Position Battle: Cleveland Indians, Third Base

CLEVELAND, OH: Third baseman Jack Hannahan #9 of the Cleveland Indians throws to first for the out after fielding a ground ball hit by Dayan Viciedo #24 of the Chicago White Sox during the second inning at Progressive Field in Cleveland, Ohio. (Photo by Jason Miller/Getty Images)

First, let's frame this discussion.

Jack Hannahan works for the Cleveland Indians. The Tigers' third-round draft pick a long time ago, he's now 32.

One year ago, in the absence of an attractive alternative, Jack Hannahan was the Indians' Opening Day third baseman. Roughly speaking, he held the every-day job until the end of June, by which point he'd posted a .215/.306/.336 line.

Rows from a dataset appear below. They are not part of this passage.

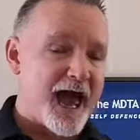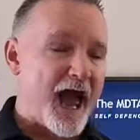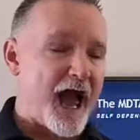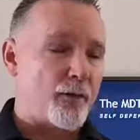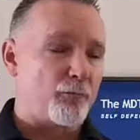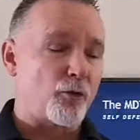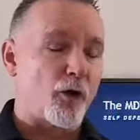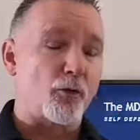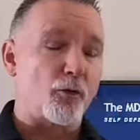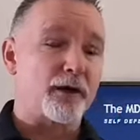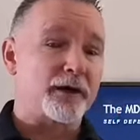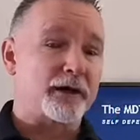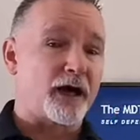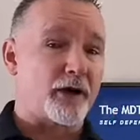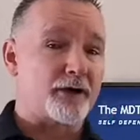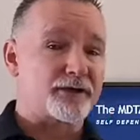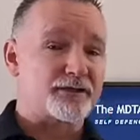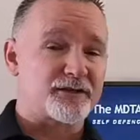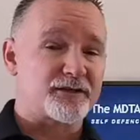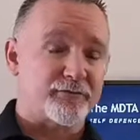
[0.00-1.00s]
and what we're
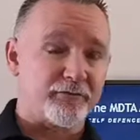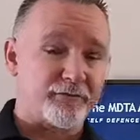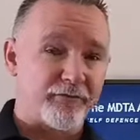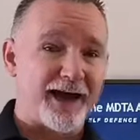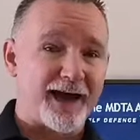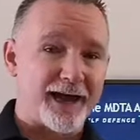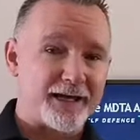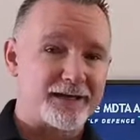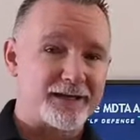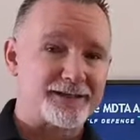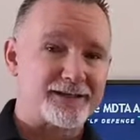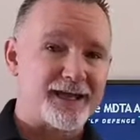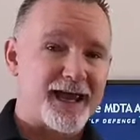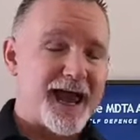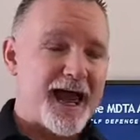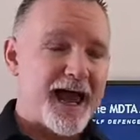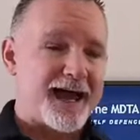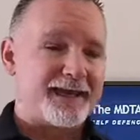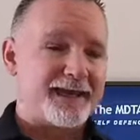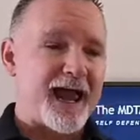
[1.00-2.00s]
going to face
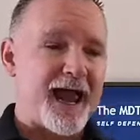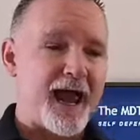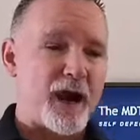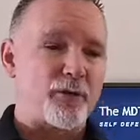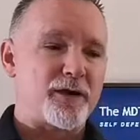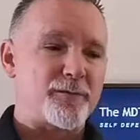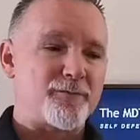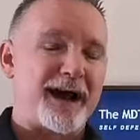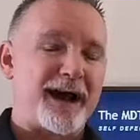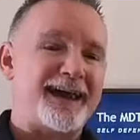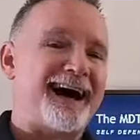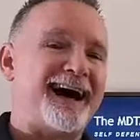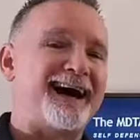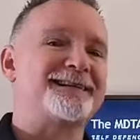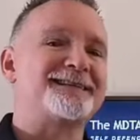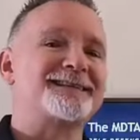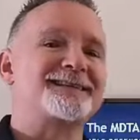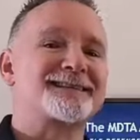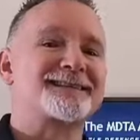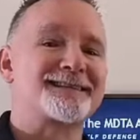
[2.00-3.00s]
and how we may
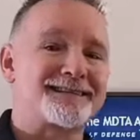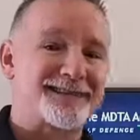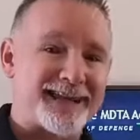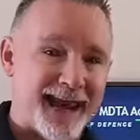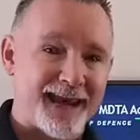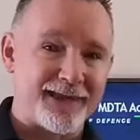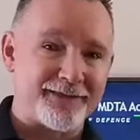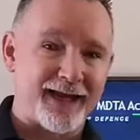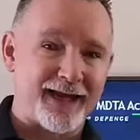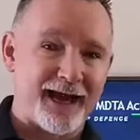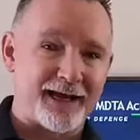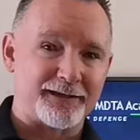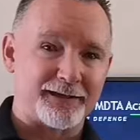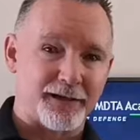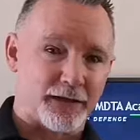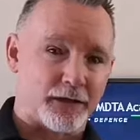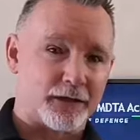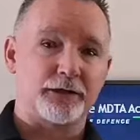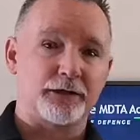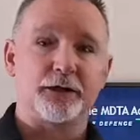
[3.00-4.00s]
understand that
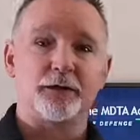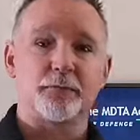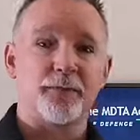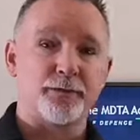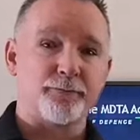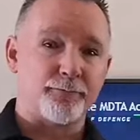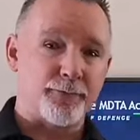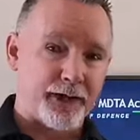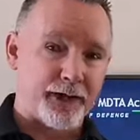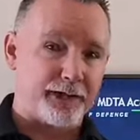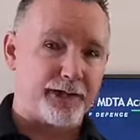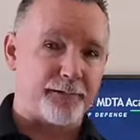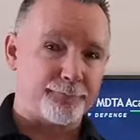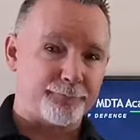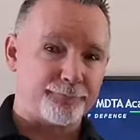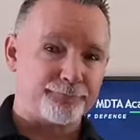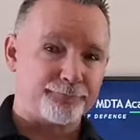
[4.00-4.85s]
a little bit better.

Exit, stage left. Hannahan would start only 27 games the rest of the season. He did hit, though: .321/.383/.491 in 121 plate appearances, which is impressive. And Hannahan seems to think he knows what happened.

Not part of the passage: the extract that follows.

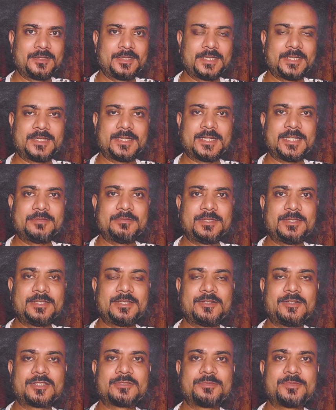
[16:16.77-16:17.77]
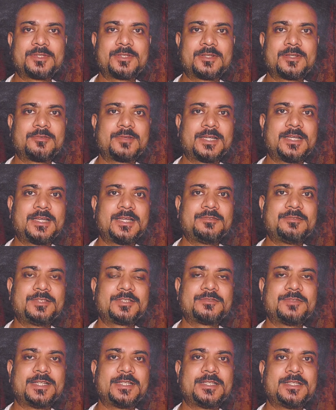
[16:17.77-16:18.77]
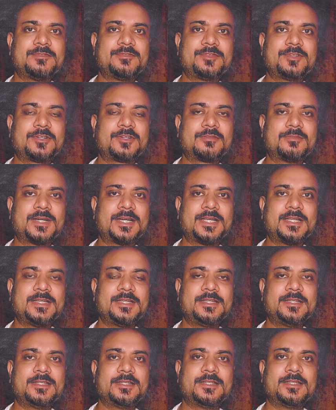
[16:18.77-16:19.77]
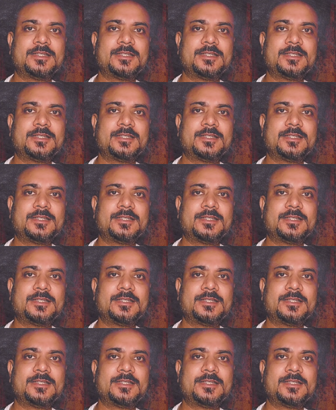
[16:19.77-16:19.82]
That time in the hospital, while I was waiting for my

From an interview during Wednesday's Indians-Giants game:

Matt Underwood: I don't think anybody doubts the fact that Jack Hannahan could be a Gold Glove winner, defensively at third base. But I heard you say earlier this spring, "I wanna go out and prove people wrong," and obviously you're referring to those who don't think you can hit enough to be a third baseman ...

Jack Hannahan: Last year, second half, I really figured something out offensively, getting that bigger bat in my hands ... I kinda messed around with it a little bit, moving from a 34-inch bat, 31 ounces, moved it up to a 34-and-a-half, 33-ounce bat. You can feel the head a little more, when I choke up I feel I have a little more control of the bat.

Before the second half of last season, Hannahan had never really hit much. Not in the majors, at all. And his only real good minor-league season came in 2007 with the Tigers' triple-A team in Toledo. It's possible that he did finally figure something out last summer, after all those years. It's somewhat more possible that he hit over his head in those 121 plate appearances, and will significantly regress if given another few hundred plate appearances this year.

Hannahan's competition at third base is 23-year-old Lonnie Chisenhall, who essentially is the Bizarro Hannahan;

* Hannahan is (relatively) old; Chisenhall is young.

* Hannahan can really field but not really hit; Chisenhall can really hit, but is just adequate in the field.

* Hannahan's been cast off by various organizations; Chisenhall was taken by the Indians in the first round of the 2008 draft, has never known another organization, and a year ago was considered the club's No. 1 prospect.

Neither player has done much this spring, but the job would seem to be Chisenhall's to lose. Until and unless, at some point, Hannahan proves that switching bats in your early 30s really can turn around a career.